Leveraged ETFs are one of the hottest new fund ideas around. But the big wins aren't for everybody -- leveraged ETFs can pull your portfolio into the red while long-term investors wait patiently for their winnings. Here's what you need to know.
Leveraged ETFs 101
Leveraged ETFs are the most exciting exchange-traded funds around. At their core, they are designed to double or triple (or more) the returns of a regular ETF on a daily basis. They're able to award investors more bang for their buck by using debt and derivatives, resetting the clock every singly trading day. These are, of course, tricks any individual investor could pull on their own, but leveraged ETFs wrap them up in a pretty package.

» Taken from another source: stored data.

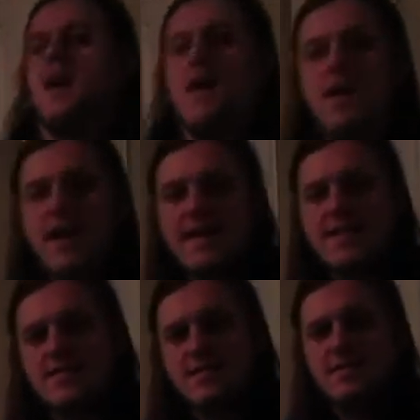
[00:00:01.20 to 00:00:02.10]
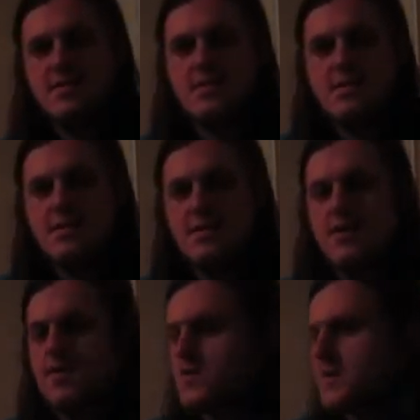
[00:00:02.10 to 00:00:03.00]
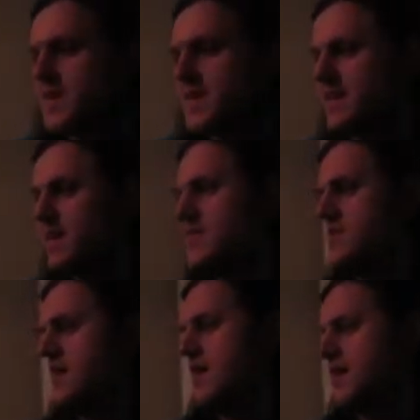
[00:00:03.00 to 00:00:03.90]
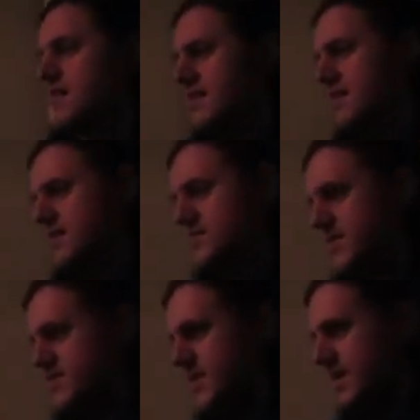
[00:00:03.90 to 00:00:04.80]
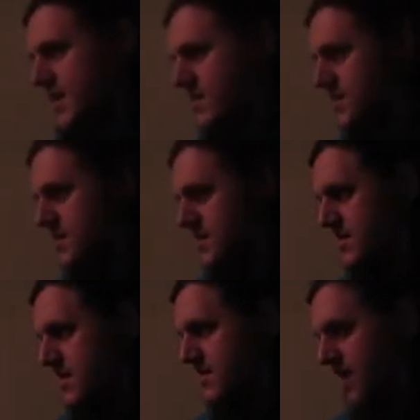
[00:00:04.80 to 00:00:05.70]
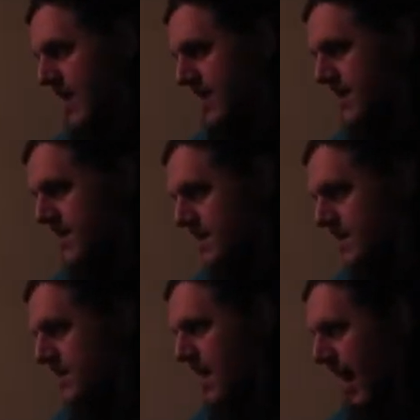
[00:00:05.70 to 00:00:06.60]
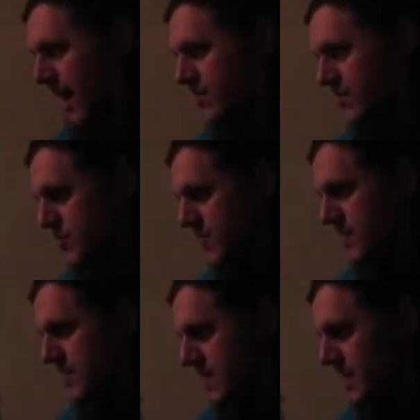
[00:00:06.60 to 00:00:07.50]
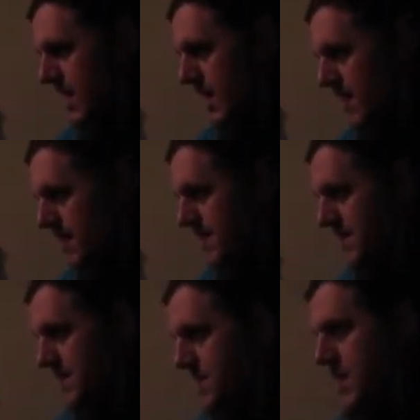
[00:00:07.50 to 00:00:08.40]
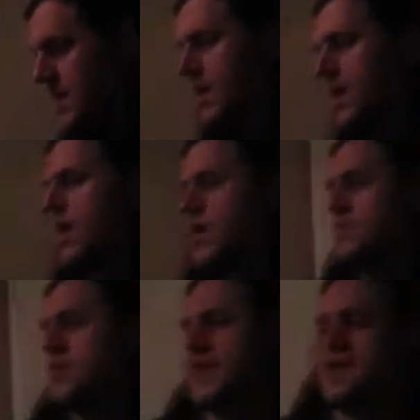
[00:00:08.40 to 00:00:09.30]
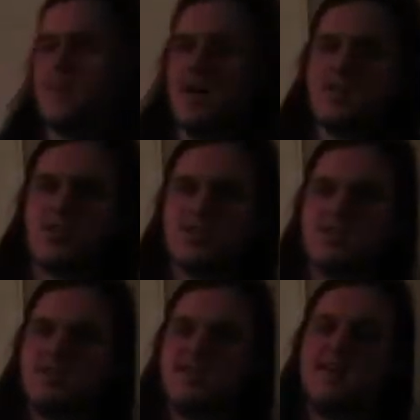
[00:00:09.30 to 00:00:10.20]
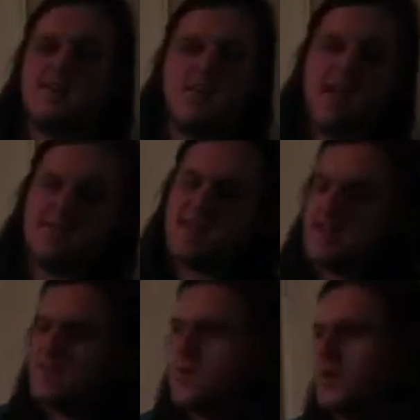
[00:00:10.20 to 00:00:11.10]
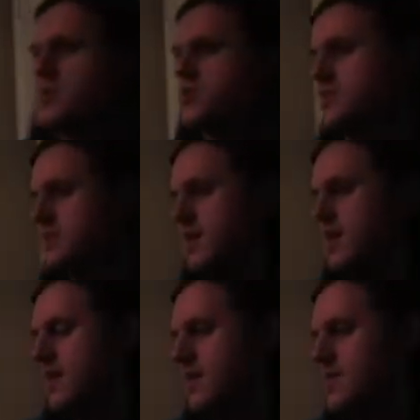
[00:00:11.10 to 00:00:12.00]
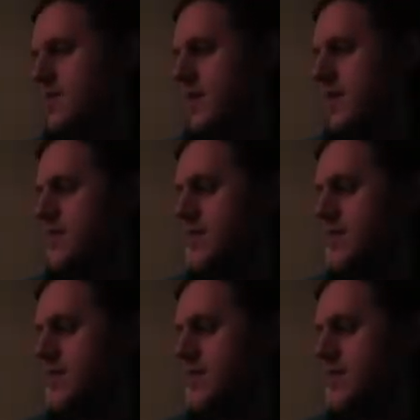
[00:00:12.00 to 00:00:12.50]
Alright, so I'm making another drum video, finally. I haven't really been playing much, and so I haven't had much in the way ofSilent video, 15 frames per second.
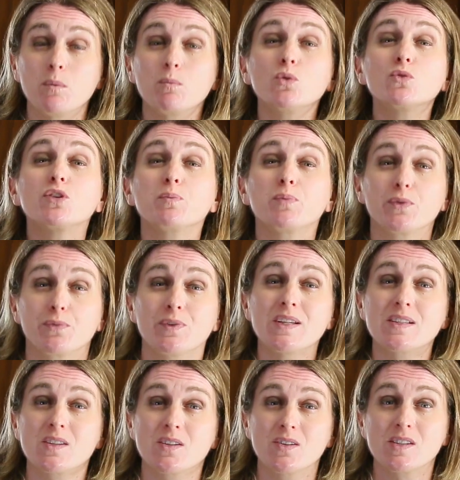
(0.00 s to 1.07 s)
multiple
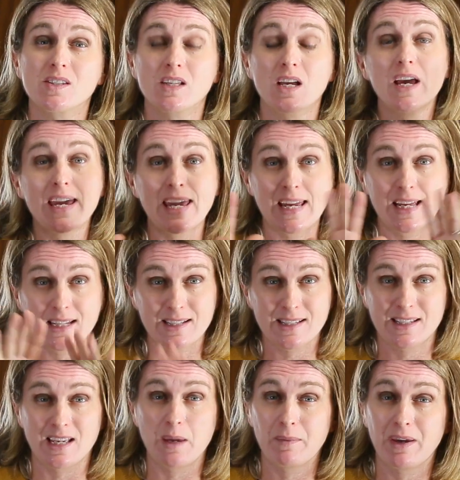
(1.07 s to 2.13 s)
reasons in the
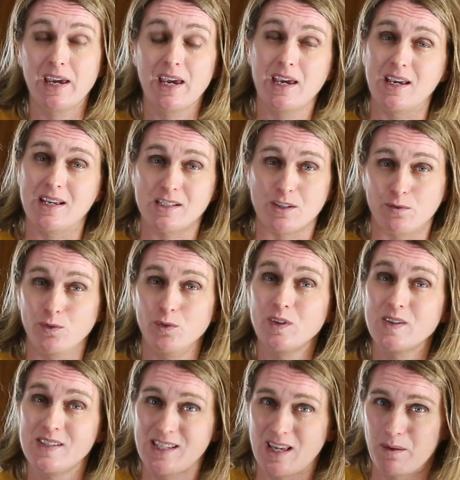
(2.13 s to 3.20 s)
same case for
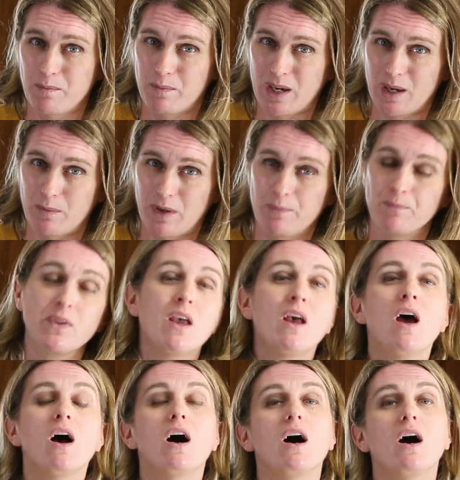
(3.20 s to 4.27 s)
the same baby.
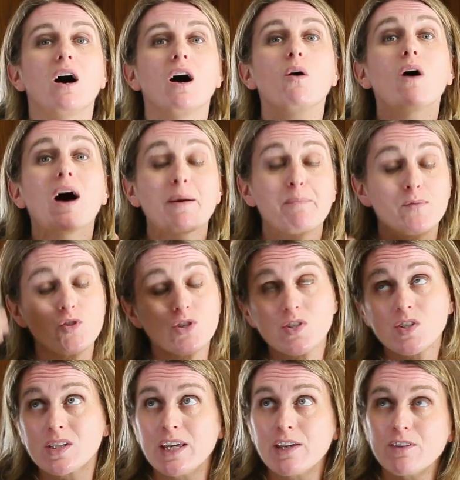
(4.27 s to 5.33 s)
I'm
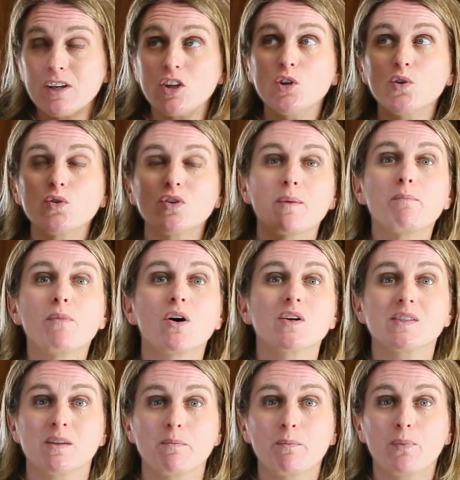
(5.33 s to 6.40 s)
just giving you the
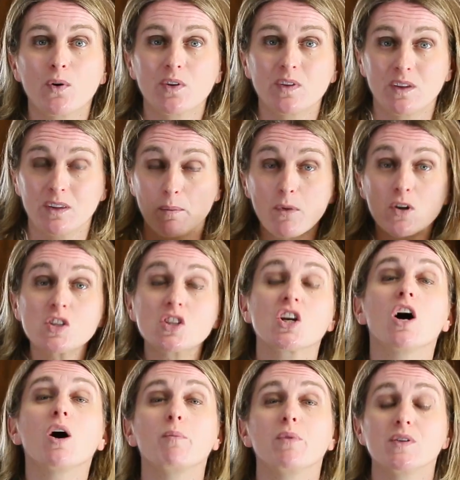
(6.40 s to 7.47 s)
most important, the most
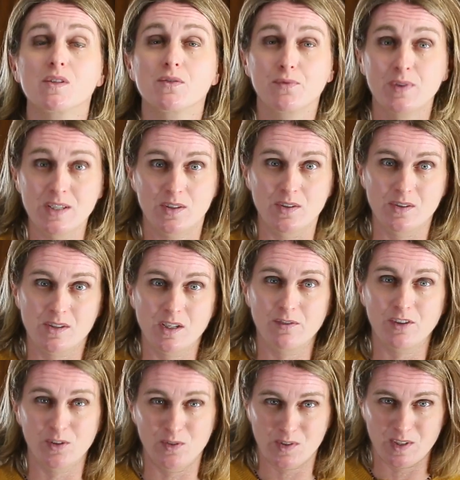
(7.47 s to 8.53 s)
common reasons
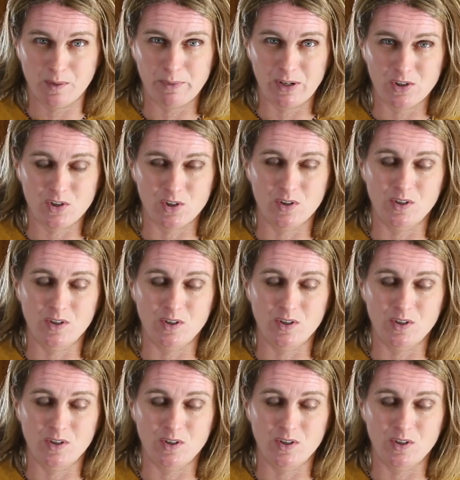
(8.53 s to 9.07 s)
of constipation.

But while investors can earn exponentially higher earnings, leveraged ETFs work both ways. When these funds go up, investors applaud. But when they go down, they go down by the same degree. That means that a bad day for the S&P 500 (SNPINDEX:^GSPC)
Go short or go home
There are a lot of stocks and strategies that aren't good for long-term investors, but leveraged ETFs are especially bad. That's because they're designed for investors to get in and out in a single day, a trading timeline that lends itself to speculative technical analysis over strategic fundamental investments.
Consider this scenario. On Monday, you decide to invest $1,000 in ProShares UltraPro S&P500. It's a bull day for Mr. Market and the S&P 500 goes up 5%. Since you've opted for a three-times-leveraged ETF, that leaves you with 15% gains and $1,150 worth of ProShares shares at the end of the trading day.
You're happy with Monday, so you decide to stick around for Tuesday. But the bears close in, dropping the S&P 500 back down 5%. For you, that equates to a 15% loss on your $1,150 worth of shares, or $172.50. So while the S&P 500's drop leaves normal index investors with a $2.50 overall loss Monday morning, your leveraged ETF has left you $22.50 poorer with just $977.50 of equity.
Not only can leveraged ETFs leave you with multi-day losses -- their expense ratios will eat into your assets. ETFs are often touted for their ultra-low expense ratios. While mutual funds skim full percentage points of the top, ETFs are known for their one-tenth of a percentage point costs. But the ProShares UltraPro S&P500 starts to look a lot more like a mutual fund when you consider its 0.95% expense ratio, a far cry from the ETF ratios investors have learned to love.
When leveraged ETFs win
Leveraged ETFs haven't gained acclaim for nothing. The S&P 500 has enjoyed more up than down since the trough of the Great Recession, multiplying leveraged ETF earnings accordingly. From its inception in June 2009 to April 2015, the ProShares UltraPro S&P500 earned 49.31% at an annualized rate, compared to just 18.07% for the S&P 500. But if the S&P 500 had performed inversely during the same period, leveraged investors would be looking at a similarly oversized loss compared to the S&P 500's.
Don't leverage your long-term
Leveraged ETFs may tempt some technical investors, but their outsized risk doesn't correspond to any reality-based upside in return. For long-term investors looking for diversity, non-leveraged ETFs provide a low-expense alternative with no worries over making the right day trade.